> [YOUR OBJECTIVE]: Write out the entries exactly, pictures excluded.

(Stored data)
_ _ _
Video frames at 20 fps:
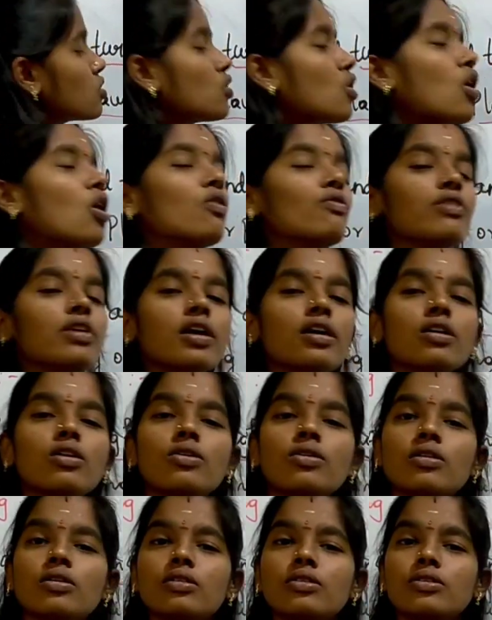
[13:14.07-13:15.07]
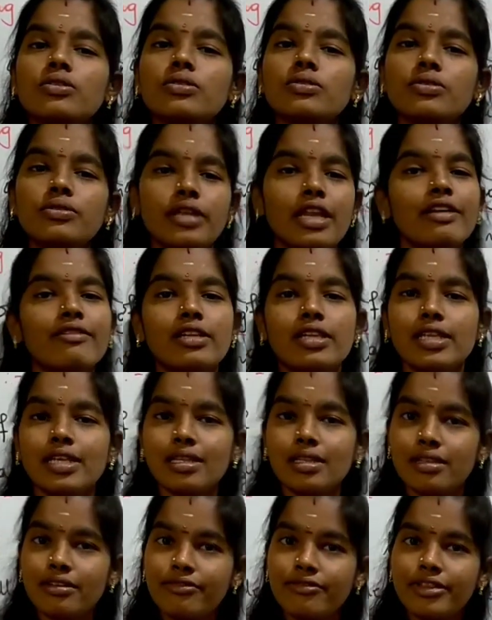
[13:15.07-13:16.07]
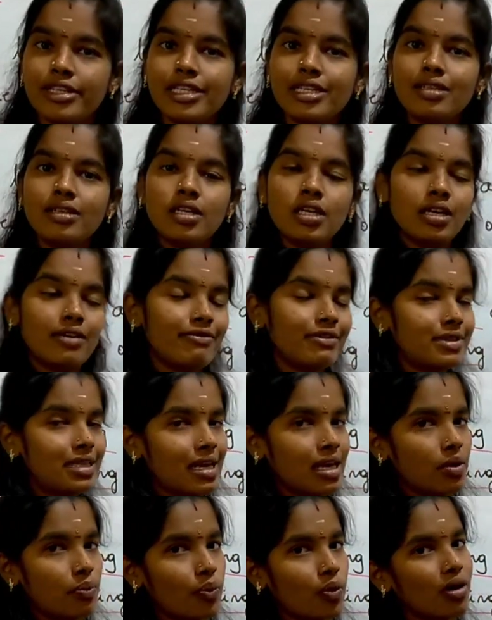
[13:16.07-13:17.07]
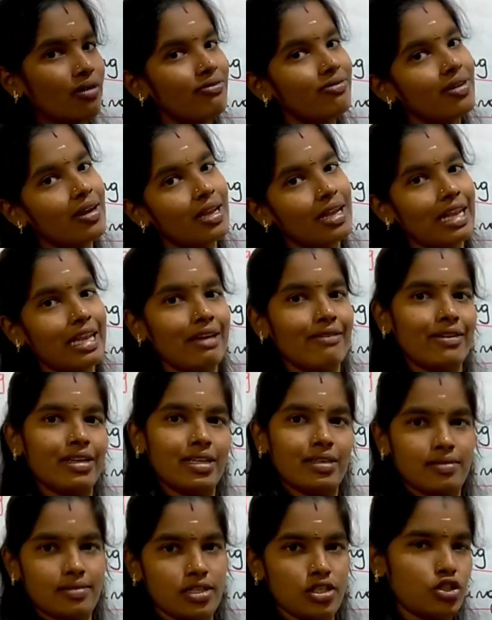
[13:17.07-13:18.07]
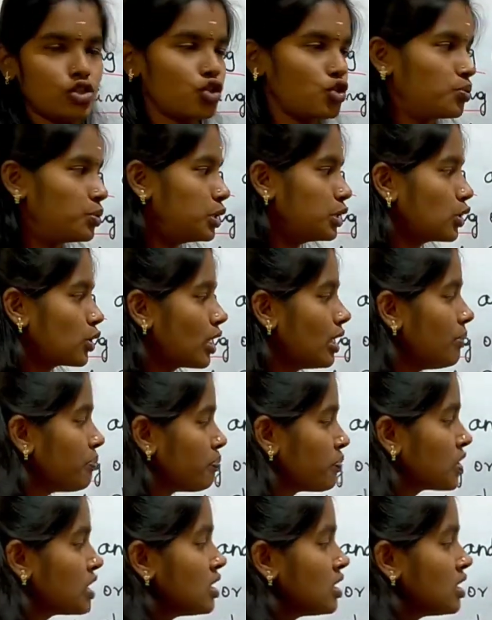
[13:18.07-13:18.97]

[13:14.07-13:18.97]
So how we are leveling the field? With the help of leveler instrument. Okay.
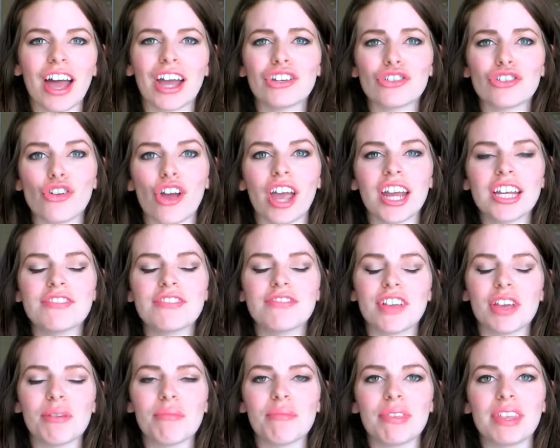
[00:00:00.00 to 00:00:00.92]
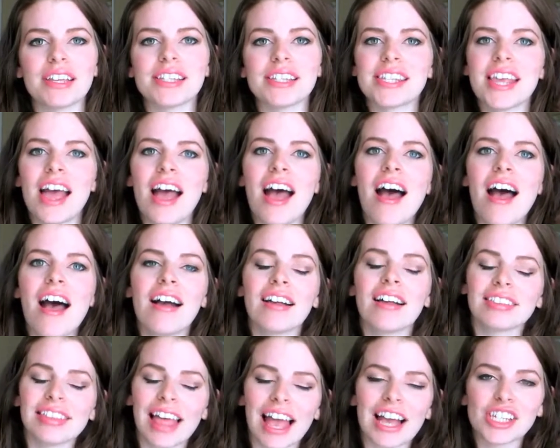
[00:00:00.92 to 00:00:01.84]
I tried to film this
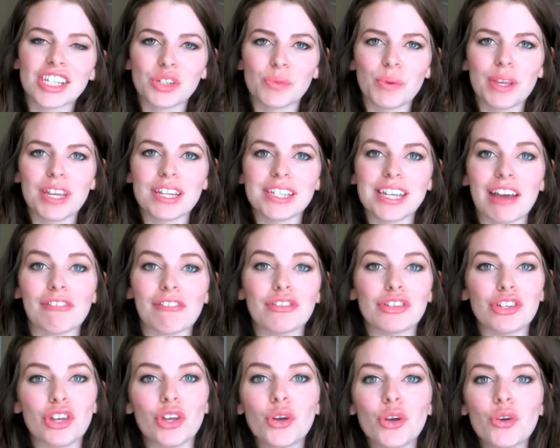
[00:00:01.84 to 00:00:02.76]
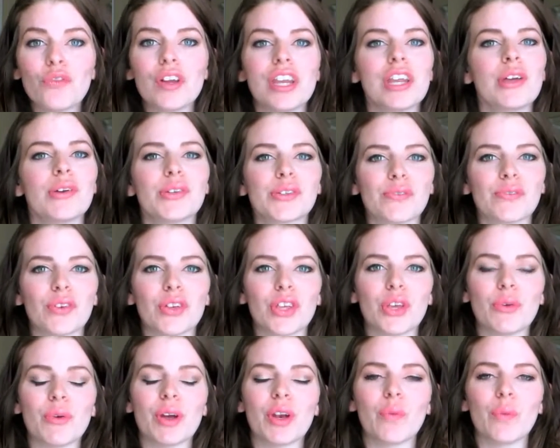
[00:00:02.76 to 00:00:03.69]
last week to have 2 videos for
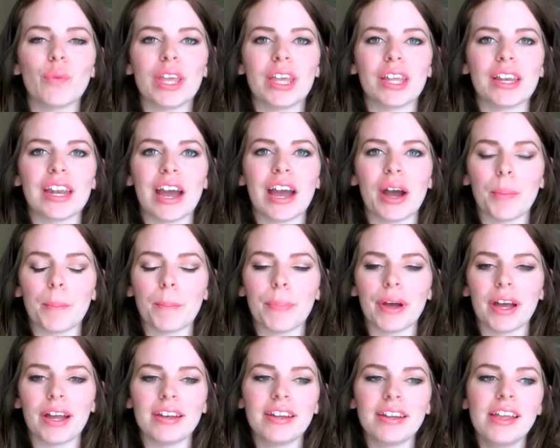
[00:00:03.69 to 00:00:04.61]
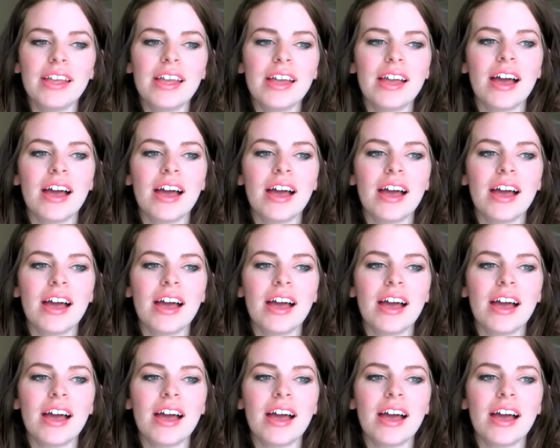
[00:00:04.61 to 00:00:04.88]
you in a week now, but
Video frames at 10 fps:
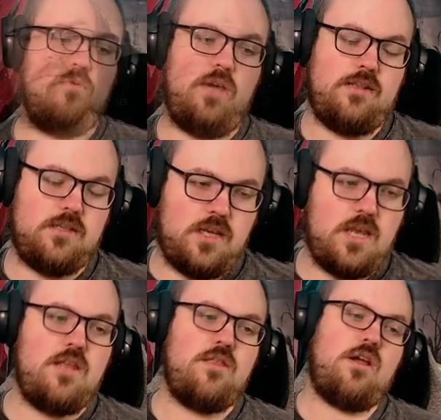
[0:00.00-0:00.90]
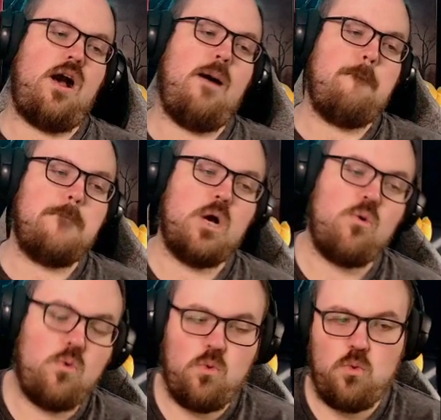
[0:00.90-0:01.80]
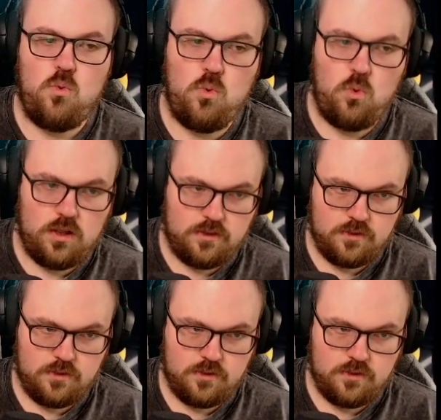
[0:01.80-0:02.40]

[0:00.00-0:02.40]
Get to see the combo.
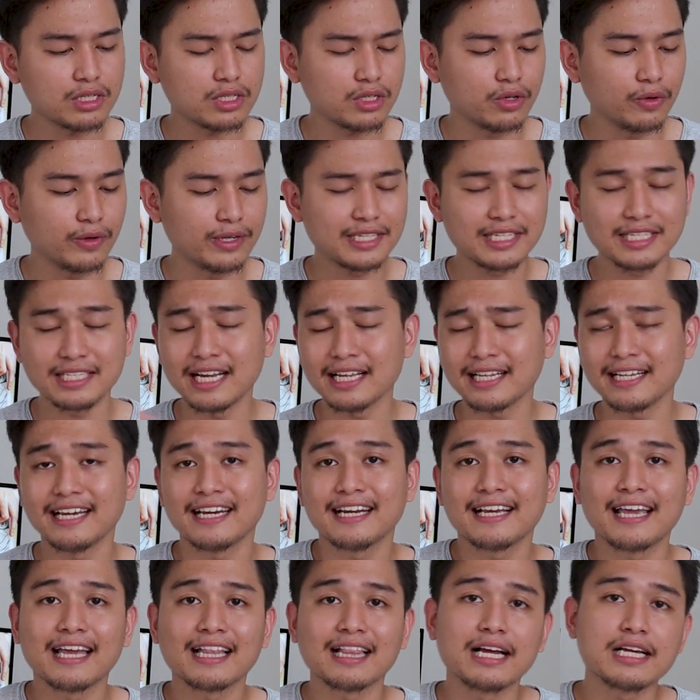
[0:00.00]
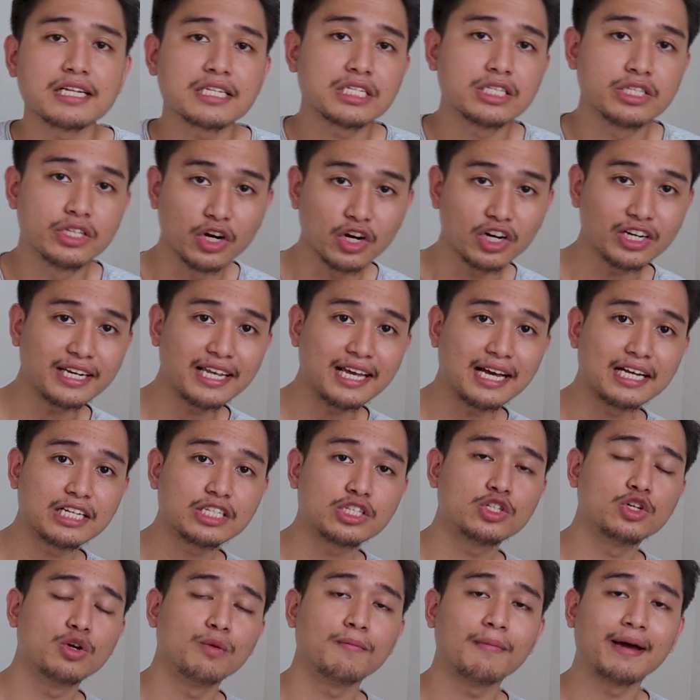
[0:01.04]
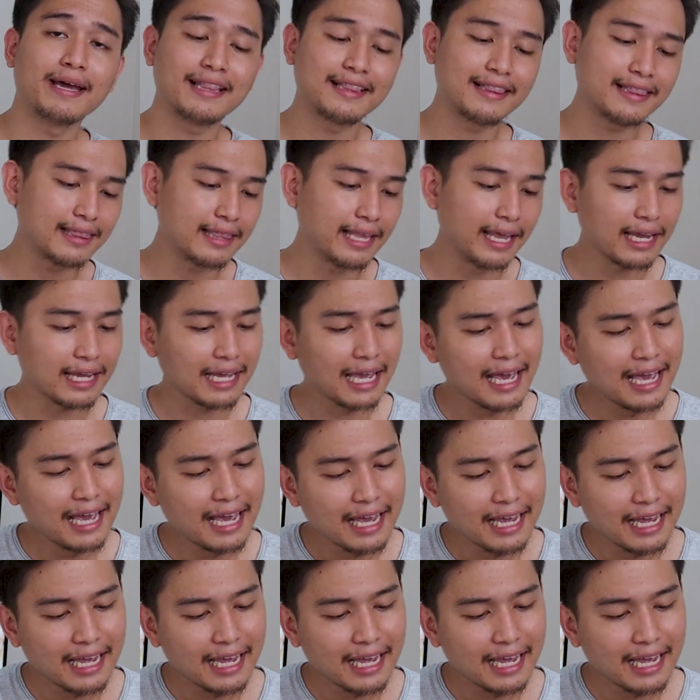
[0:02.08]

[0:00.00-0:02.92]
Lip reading: so it's not gonna get as dirty as you might think.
_ _ _
> [SOLUTION]:
Video frames at 20 fps:
[13:14.07-13:15.07]
[13:15.07-13:16.07]
[13:16.07-13:17.07]
[13:17.07-13:18.07]
[13:18.07-13:18.97]

[13:14.07-13:18.97]
So how we are leveling the field? With the help of leveler instrument. Okay.
[00:00:00.00 to 00:00:00.92]
[00:00:00.92 to 00:00:01.84]
I tried to film this
[00:00:01.84 to 00:00:02.76]
[00:00:02.76 to 00:00:03.69]
last week to have 2 videos for
[00:00:03.69 to 00:00:04.61]
[00:00:04.61 to 00:00:04.88]
you in a week now, but
Video frames at 10 fps:
[0:00.00-0:00.90]
[0:00.90-0:01.80]
[0:01.80-0:02.40]

[0:00.00-0:02.40]
Get to see the combo.
[0:00.00]
[0:01.04]
[0:02.08]

[0:00.00-0:02.92]
Lip reading: so it's not gonna get as dirty as you might think.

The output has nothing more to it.